Commodity markets were also likely dragged lower by strength in the U.S. dollar, as the dollar index rose to finish the day just above the $74 mark. The biggest moves came against the yen and the pound as the greenback gained 0.3 yen against the Japanese currency and one cent against the British pound. In bond trading, investors did see more inflows out of U.S. Treasury debt, possibly into riskier assets, as the Two Year saw yields move off of their lows and the Ten Year saw a gain of 15 basis points, to a yield of 2.3%.
One of the biggest winners on the day was the Financial Select Sector SPDR (XLF) which surged by 2.6% in Thursday trading. Today’s robust gains came on light volume but helped to soothe some traders’ fears over a collapse in the banking system, at least for the time being. Investors were also glad to hear that Raymond James reiterated its strong buy rating for the embattled Bank of America, keeping its price target of $16. This report helped to boost shares of BAC by over 10% on the day and also pushed fears of a systemic event far lower, helping to send many other banking companies higher as well. In fact, JP Morgan, Citigroup, PNC, and Bank of New York Mellon were all up at least 3% on the session, suggesting broad strength in the sector on the reasonably positive news for Bank of America [see holdings of XLF here].

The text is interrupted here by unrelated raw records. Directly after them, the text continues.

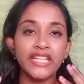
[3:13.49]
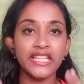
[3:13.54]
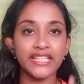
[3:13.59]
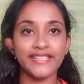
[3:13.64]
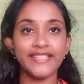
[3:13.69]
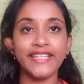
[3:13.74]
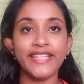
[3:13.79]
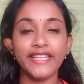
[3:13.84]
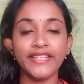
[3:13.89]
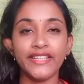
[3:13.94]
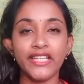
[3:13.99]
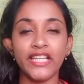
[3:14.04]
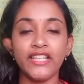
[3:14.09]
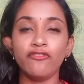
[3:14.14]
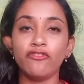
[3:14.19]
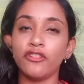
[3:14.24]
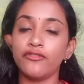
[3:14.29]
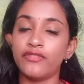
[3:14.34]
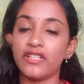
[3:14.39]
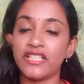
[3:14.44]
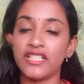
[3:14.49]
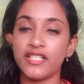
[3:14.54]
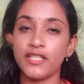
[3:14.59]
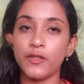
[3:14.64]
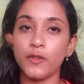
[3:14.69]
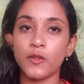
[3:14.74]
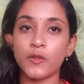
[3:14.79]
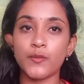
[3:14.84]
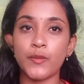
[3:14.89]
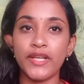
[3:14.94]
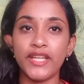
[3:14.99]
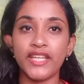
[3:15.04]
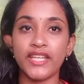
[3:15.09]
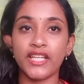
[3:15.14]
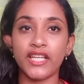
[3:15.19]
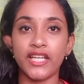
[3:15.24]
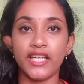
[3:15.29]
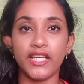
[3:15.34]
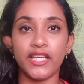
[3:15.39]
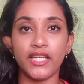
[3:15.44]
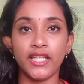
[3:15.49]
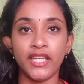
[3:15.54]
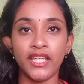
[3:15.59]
இந்த சீரத்தில் இவங்க ஃபர்ஸ்ட் யூஸ் பண்ணியிருக்க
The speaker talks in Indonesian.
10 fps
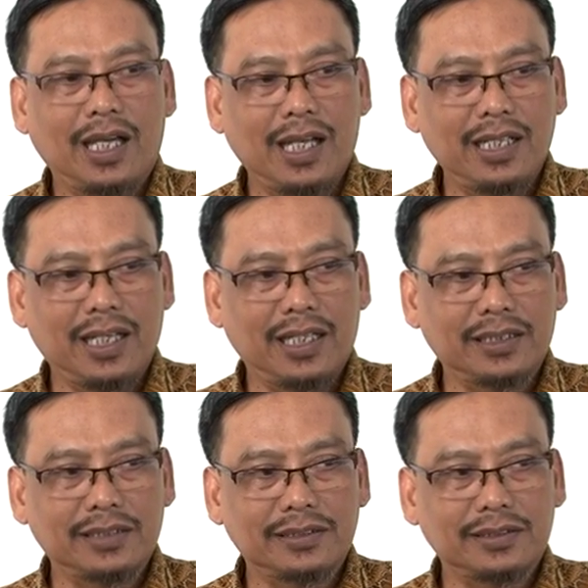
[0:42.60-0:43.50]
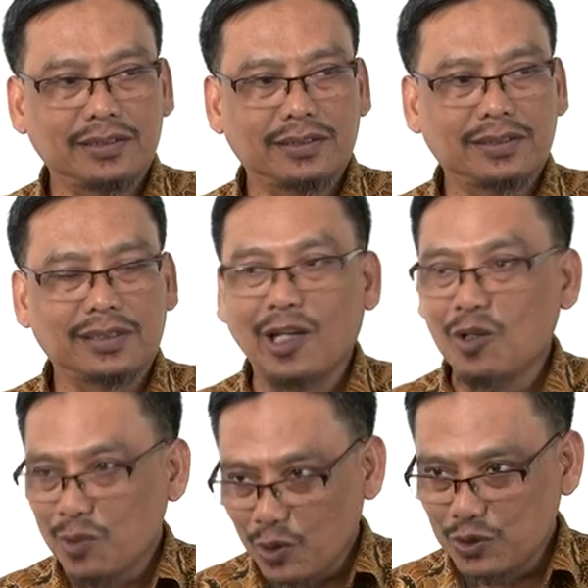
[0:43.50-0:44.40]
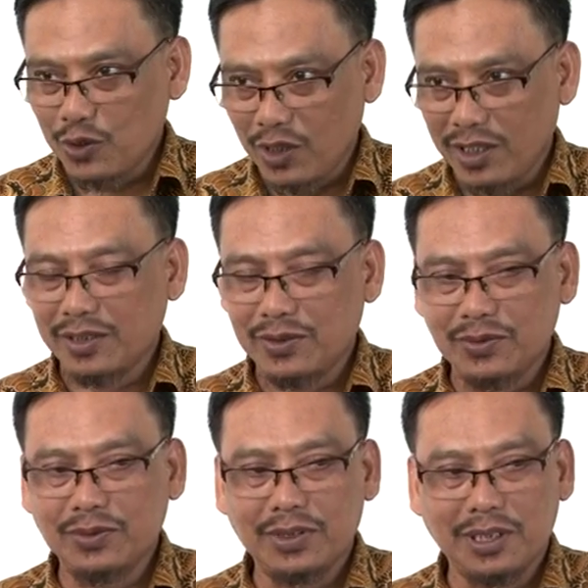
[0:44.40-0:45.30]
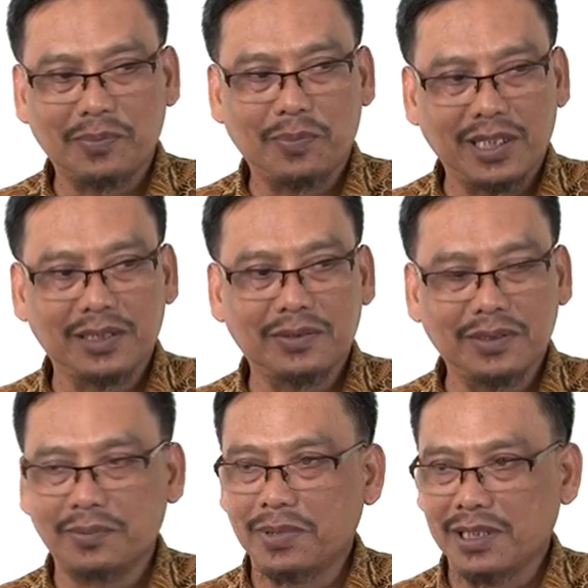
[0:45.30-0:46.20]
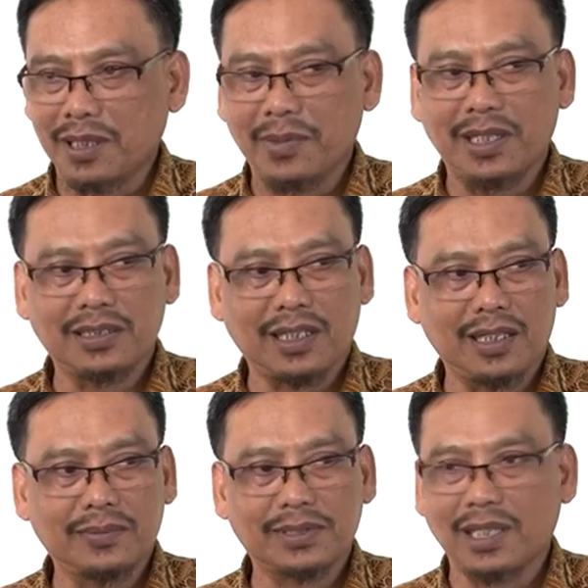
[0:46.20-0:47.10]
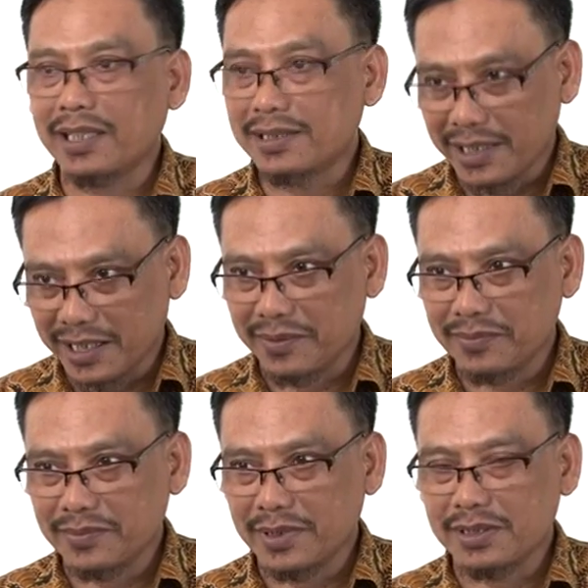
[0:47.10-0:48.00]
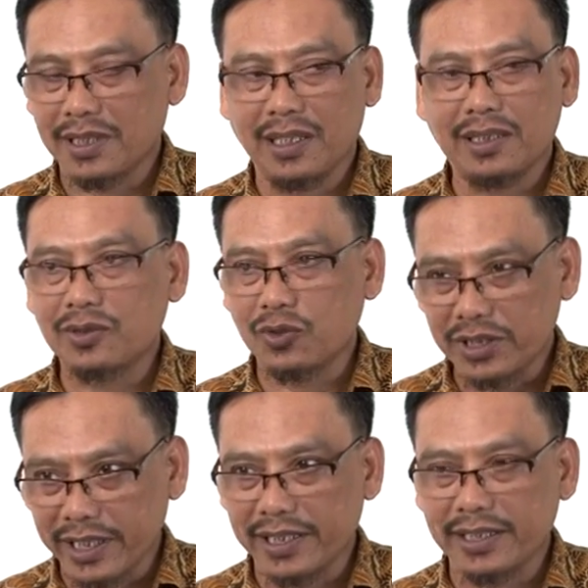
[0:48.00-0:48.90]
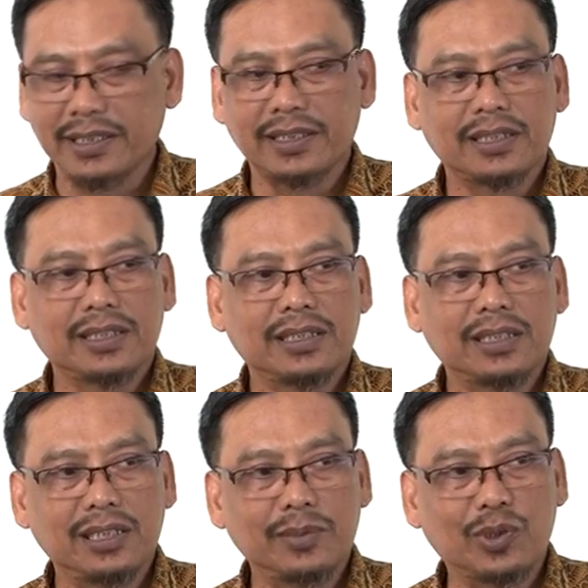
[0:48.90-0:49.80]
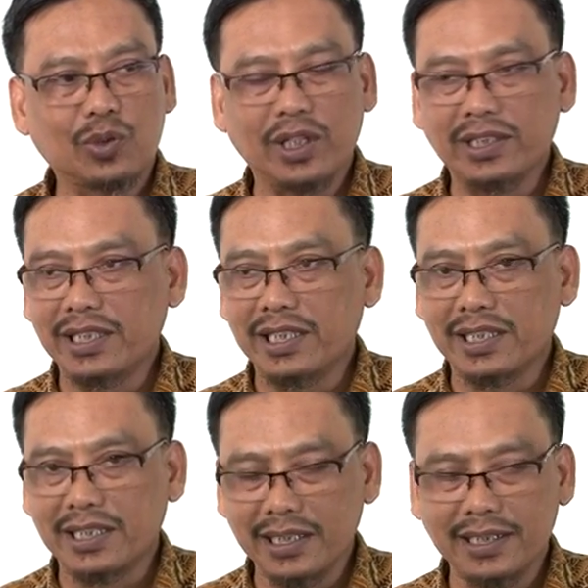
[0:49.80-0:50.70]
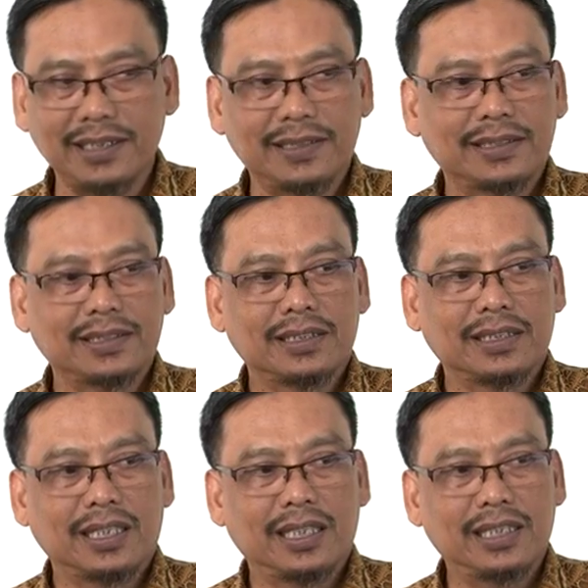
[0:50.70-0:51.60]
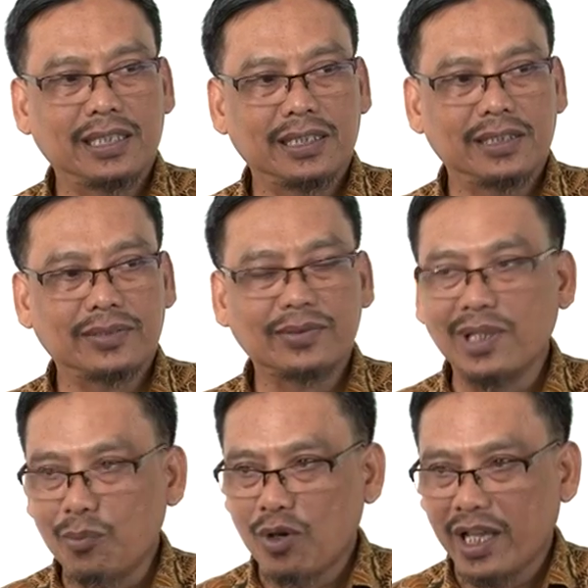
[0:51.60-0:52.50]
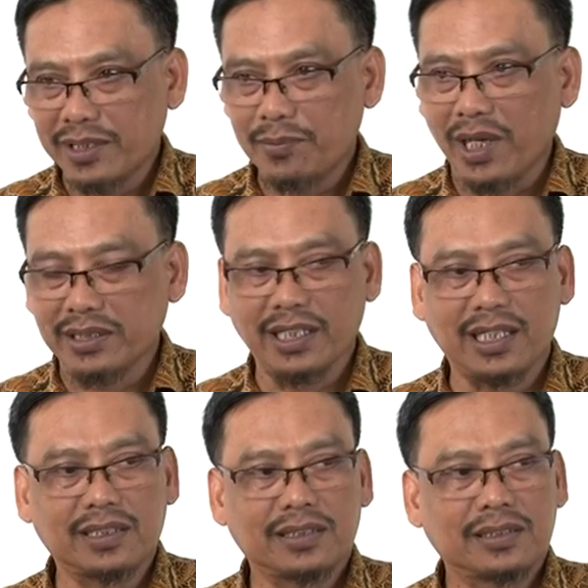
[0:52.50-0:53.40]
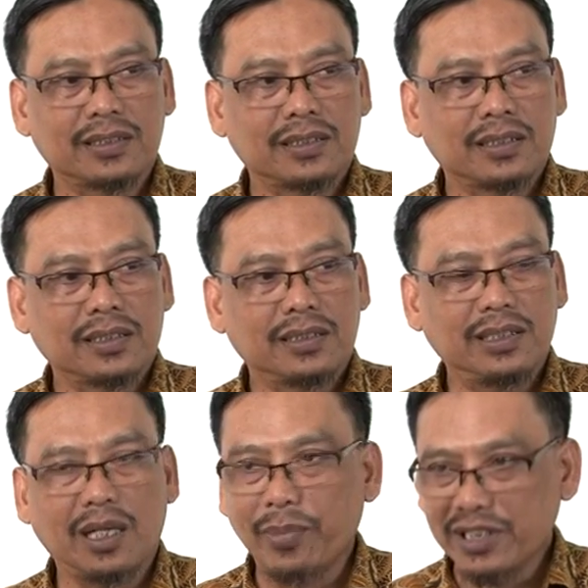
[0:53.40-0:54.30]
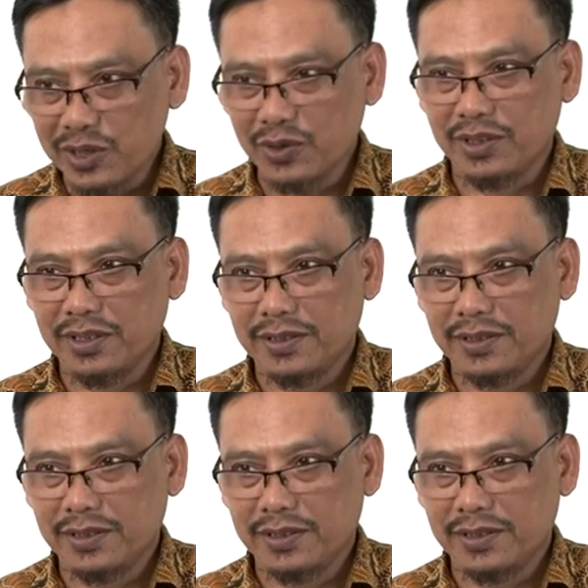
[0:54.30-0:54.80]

Hal yang selalu menonjol itu ke depan itu yang pertama adalah masalah SDM, masalah dosen. Di perguruan tinggi negeri ini sudah mulai banyak yang pensiun.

One of the biggest losers in the ETFdb 60 was the SPDR Gold Trust (GLD) which slumped by 3.4% in today’s trading session. Today’s heavy losses, which came on volume that was nearly three times normal, was the result of large scale profit taking in the precious metals trading community. The move also came after gold recently eclipsed the $1,900/oz. barrier, which further highlighted bubble fears for some investors. “Obviously somebody bought gold close to $1,900 an ounce and they’re probably experiencing some buyers’ remorse today,” said Mark Luschini, chief investment officer at Janey Montgomery Scott. Thanks to these losses, GLD is now up just one percent over the past week, suggesting to many that gold hitting $2,000/oz. may be beyond the metal’s reach for the time being [see charts of GLD here].
Disclosure: No positions at time of writing.